* _About this task_: Every entry below is to be copied exactly, with nothing left out.

· · ·

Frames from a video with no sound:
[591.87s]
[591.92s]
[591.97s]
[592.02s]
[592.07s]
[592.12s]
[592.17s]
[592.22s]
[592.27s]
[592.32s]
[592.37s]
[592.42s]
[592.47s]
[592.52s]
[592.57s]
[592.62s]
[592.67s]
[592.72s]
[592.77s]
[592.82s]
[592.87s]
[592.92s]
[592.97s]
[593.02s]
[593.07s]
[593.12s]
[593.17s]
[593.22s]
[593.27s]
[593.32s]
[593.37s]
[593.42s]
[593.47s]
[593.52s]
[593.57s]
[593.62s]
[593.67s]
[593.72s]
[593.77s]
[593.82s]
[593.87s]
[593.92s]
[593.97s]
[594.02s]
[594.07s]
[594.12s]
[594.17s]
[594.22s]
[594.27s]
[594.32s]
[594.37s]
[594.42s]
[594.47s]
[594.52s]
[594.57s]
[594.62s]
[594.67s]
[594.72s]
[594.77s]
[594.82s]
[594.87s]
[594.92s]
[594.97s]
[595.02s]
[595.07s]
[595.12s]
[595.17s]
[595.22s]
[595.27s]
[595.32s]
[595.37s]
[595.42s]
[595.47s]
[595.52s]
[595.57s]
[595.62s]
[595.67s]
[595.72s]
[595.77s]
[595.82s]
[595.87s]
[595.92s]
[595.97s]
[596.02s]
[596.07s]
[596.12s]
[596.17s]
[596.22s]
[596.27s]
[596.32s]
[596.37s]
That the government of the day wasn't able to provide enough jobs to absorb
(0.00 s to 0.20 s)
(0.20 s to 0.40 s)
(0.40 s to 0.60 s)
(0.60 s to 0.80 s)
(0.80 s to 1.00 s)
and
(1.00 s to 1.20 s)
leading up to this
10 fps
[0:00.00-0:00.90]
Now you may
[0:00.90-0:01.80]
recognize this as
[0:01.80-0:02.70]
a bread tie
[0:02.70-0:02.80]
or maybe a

· · ·

* _Result_:
Frames from a video with no sound:
[591.87s]
[591.92s]
[591.97s]
[592.02s]
[592.07s]
[592.12s]
[592.17s]
[592.22s]
[592.27s]
[592.32s]
[592.37s]
[592.42s]
[592.47s]
[592.52s]
[592.57s]
[592.62s]
[592.67s]
[592.72s]
[592.77s]
[592.82s]
[592.87s]
[592.92s]
[592.97s]
[593.02s]
[593.07s]
[593.12s]
[593.17s]
[593.22s]
[593.27s]
[593.32s]
[593.37s]
[593.42s]
[593.47s]
[593.52s]
[593.57s]
[593.62s]
[593.67s]
[593.72s]
[593.77s]
[593.82s]
[593.87s]
[593.92s]
[593.97s]
[594.02s]
[594.07s]
[594.12s]
[594.17s]
[594.22s]
[594.27s]
[594.32s]
[594.37s]
[594.42s]
[594.47s]
[594.52s]
[594.57s]
[594.62s]
[594.67s]
[594.72s]
[594.77s]
[594.82s]
[594.87s]
[594.92s]
[594.97s]
[595.02s]
[595.07s]
[595.12s]
[595.17s]
[595.22s]
[595.27s]
[595.32s]
[595.37s]
[595.42s]
[595.47s]
[595.52s]
[595.57s]
[595.62s]
[595.67s]
[595.72s]
[595.77s]
[595.82s]
[595.87s]
[595.92s]
[595.97s]
[596.02s]
[596.07s]
[596.12s]
[596.17s]
[596.22s]
[596.27s]
[596.32s]
[596.37s]
That the government of the day wasn't able to provide enough jobs to absorb
(0.00 s to 0.20 s)
(0.20 s to 0.40 s)
(0.40 s to 0.60 s)
(0.60 s to 0.80 s)
(0.80 s to 1.00 s)
and
(1.00 s to 1.20 s)
leading up to this
10 fps
[0:00.00-0:00.90]
Now you may
[0:00.90-0:01.80]
recognize this as
[0:01.80-0:02.70]
a bread tie
[0:02.70-0:02.80]
or maybe a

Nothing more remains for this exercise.